■ WORK REQUIRED: The listing below has to be output exactly as given, less its pictures.

■ GIVEN RECORDS:
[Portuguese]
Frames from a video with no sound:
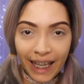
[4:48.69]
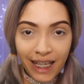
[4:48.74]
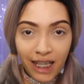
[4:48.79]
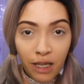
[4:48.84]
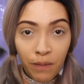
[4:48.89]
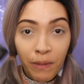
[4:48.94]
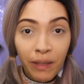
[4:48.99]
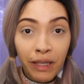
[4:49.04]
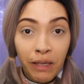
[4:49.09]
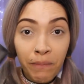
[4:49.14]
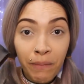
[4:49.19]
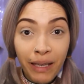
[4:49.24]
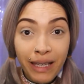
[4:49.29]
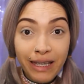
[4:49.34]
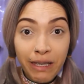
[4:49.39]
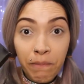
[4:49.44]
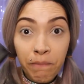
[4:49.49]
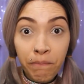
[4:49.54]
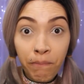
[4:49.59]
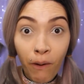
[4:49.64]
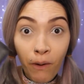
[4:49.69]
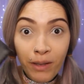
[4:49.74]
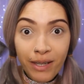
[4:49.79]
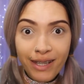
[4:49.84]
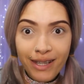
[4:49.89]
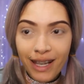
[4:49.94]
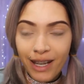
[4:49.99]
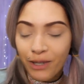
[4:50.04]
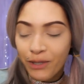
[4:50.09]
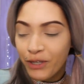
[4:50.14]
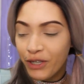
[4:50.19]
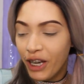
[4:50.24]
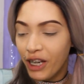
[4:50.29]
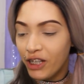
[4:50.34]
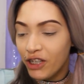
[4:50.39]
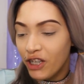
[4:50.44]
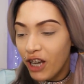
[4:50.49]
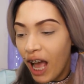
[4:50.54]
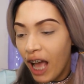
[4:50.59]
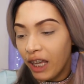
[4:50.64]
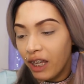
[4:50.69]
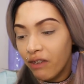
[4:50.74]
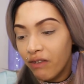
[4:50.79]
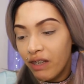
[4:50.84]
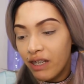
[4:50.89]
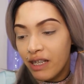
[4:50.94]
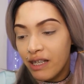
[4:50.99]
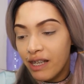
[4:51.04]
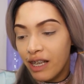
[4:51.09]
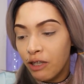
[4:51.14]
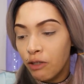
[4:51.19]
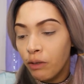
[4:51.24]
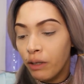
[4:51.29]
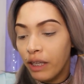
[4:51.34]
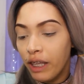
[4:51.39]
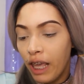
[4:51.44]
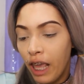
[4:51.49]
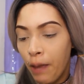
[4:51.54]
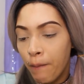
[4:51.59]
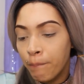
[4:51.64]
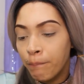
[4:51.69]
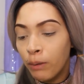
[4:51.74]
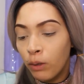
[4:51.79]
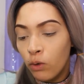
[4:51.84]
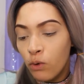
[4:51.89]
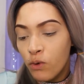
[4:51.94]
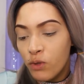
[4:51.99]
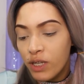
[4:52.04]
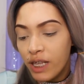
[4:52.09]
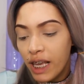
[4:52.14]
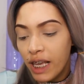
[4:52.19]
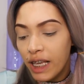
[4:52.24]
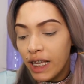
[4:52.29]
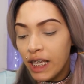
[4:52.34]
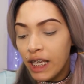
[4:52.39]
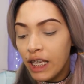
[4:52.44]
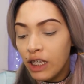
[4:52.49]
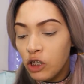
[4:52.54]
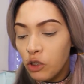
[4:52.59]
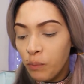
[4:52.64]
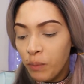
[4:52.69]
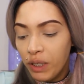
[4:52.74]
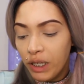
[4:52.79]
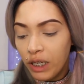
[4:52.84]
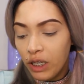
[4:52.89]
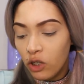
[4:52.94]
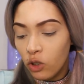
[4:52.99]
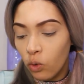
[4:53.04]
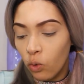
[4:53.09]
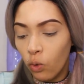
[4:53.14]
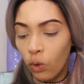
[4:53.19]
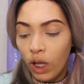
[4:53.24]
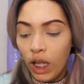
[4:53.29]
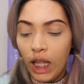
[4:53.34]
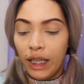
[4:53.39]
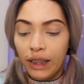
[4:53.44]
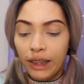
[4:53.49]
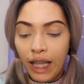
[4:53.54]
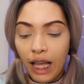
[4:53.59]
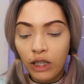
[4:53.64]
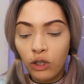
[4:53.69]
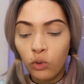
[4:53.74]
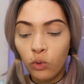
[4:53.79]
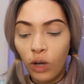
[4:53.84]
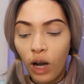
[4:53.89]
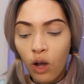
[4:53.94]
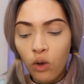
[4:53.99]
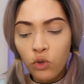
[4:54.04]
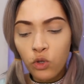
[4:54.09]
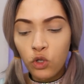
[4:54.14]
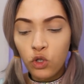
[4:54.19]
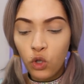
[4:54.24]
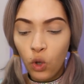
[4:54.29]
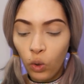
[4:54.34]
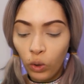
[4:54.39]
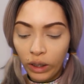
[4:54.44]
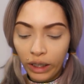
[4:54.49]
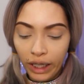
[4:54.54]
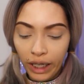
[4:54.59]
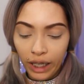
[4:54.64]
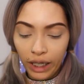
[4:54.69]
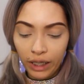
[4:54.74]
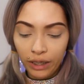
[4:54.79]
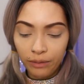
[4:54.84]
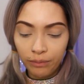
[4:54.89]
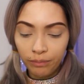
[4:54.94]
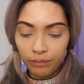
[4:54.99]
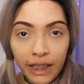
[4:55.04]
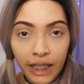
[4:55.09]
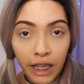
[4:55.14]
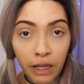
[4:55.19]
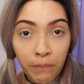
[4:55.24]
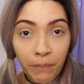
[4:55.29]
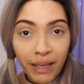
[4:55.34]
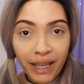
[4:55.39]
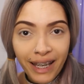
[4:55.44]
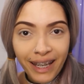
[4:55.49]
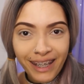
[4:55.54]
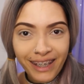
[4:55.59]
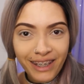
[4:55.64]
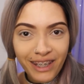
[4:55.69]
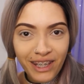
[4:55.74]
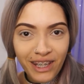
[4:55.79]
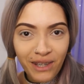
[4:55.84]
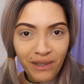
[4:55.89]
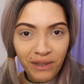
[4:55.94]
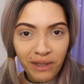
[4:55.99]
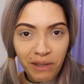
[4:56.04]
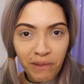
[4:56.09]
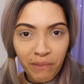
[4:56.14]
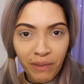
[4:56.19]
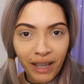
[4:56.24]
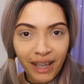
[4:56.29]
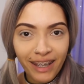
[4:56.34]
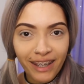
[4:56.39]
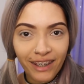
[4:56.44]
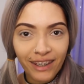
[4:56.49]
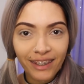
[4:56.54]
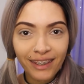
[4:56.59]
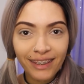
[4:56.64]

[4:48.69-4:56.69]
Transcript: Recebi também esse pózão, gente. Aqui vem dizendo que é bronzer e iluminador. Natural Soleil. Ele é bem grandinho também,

■ EXERCISE RESULT:
[Portuguese]
Frames from a video with no sound:
[4:48.69]
[4:48.74]
[4:48.79]
[4:48.84]
[4:48.89]
[4:48.94]
[4:48.99]
[4:49.04]
[4:49.09]
[4:49.14]
[4:49.19]
[4:49.24]
[4:49.29]
[4:49.34]
[4:49.39]
[4:49.44]
[4:49.49]
[4:49.54]
[4:49.59]
[4:49.64]
[4:49.69]
[4:49.74]
[4:49.79]
[4:49.84]
[4:49.89]
[4:49.94]
[4:49.99]
[4:50.04]
[4:50.09]
[4:50.14]
[4:50.19]
[4:50.24]
[4:50.29]
[4:50.34]
[4:50.39]
[4:50.44]
[4:50.49]
[4:50.54]
[4:50.59]
[4:50.64]
[4:50.69]
[4:50.74]
[4:50.79]
[4:50.84]
[4:50.89]
[4:50.94]
[4:50.99]
[4:51.04]
[4:51.09]
[4:51.14]
[4:51.19]
[4:51.24]
[4:51.29]
[4:51.34]
[4:51.39]
[4:51.44]
[4:51.49]
[4:51.54]
[4:51.59]
[4:51.64]
[4:51.69]
[4:51.74]
[4:51.79]
[4:51.84]
[4:51.89]
[4:51.94]
[4:51.99]
[4:52.04]
[4:52.09]
[4:52.14]
[4:52.19]
[4:52.24]
[4:52.29]
[4:52.34]
[4:52.39]
[4:52.44]
[4:52.49]
[4:52.54]
[4:52.59]
[4:52.64]
[4:52.69]
[4:52.74]
[4:52.79]
[4:52.84]
[4:52.89]
[4:52.94]
[4:52.99]
[4:53.04]
[4:53.09]
[4:53.14]
[4:53.19]
[4:53.24]
[4:53.29]
[4:53.34]
[4:53.39]
[4:53.44]
[4:53.49]
[4:53.54]
[4:53.59]
[4:53.64]
[4:53.69]
[4:53.74]
[4:53.79]
[4:53.84]
[4:53.89]
[4:53.94]
[4:53.99]
[4:54.04]
[4:54.09]
[4:54.14]
[4:54.19]
[4:54.24]
[4:54.29]
[4:54.34]
[4:54.39]
[4:54.44]
[4:54.49]
[4:54.54]
[4:54.59]
[4:54.64]
[4:54.69]
[4:54.74]
[4:54.79]
[4:54.84]
[4:54.89]
[4:54.94]
[4:54.99]
[4:55.04]
[4:55.09]
[4:55.14]
[4:55.19]
[4:55.24]
[4:55.29]
[4:55.34]
[4:55.39]
[4:55.44]
[4:55.49]
[4:55.54]
[4:55.59]
[4:55.64]
[4:55.69]
[4:55.74]
[4:55.79]
[4:55.84]
[4:55.89]
[4:55.94]
[4:55.99]
[4:56.04]
[4:56.09]
[4:56.14]
[4:56.19]
[4:56.24]
[4:56.29]
[4:56.34]
[4:56.39]
[4:56.44]
[4:56.49]
[4:56.54]
[4:56.59]
[4:56.64]

[4:48.69-4:56.69]
Transcript: Recebi também esse pózão, gente. Aqui vem dizendo que é bronzer e iluminador. Natural Soleil. Ele é bem grandinho também,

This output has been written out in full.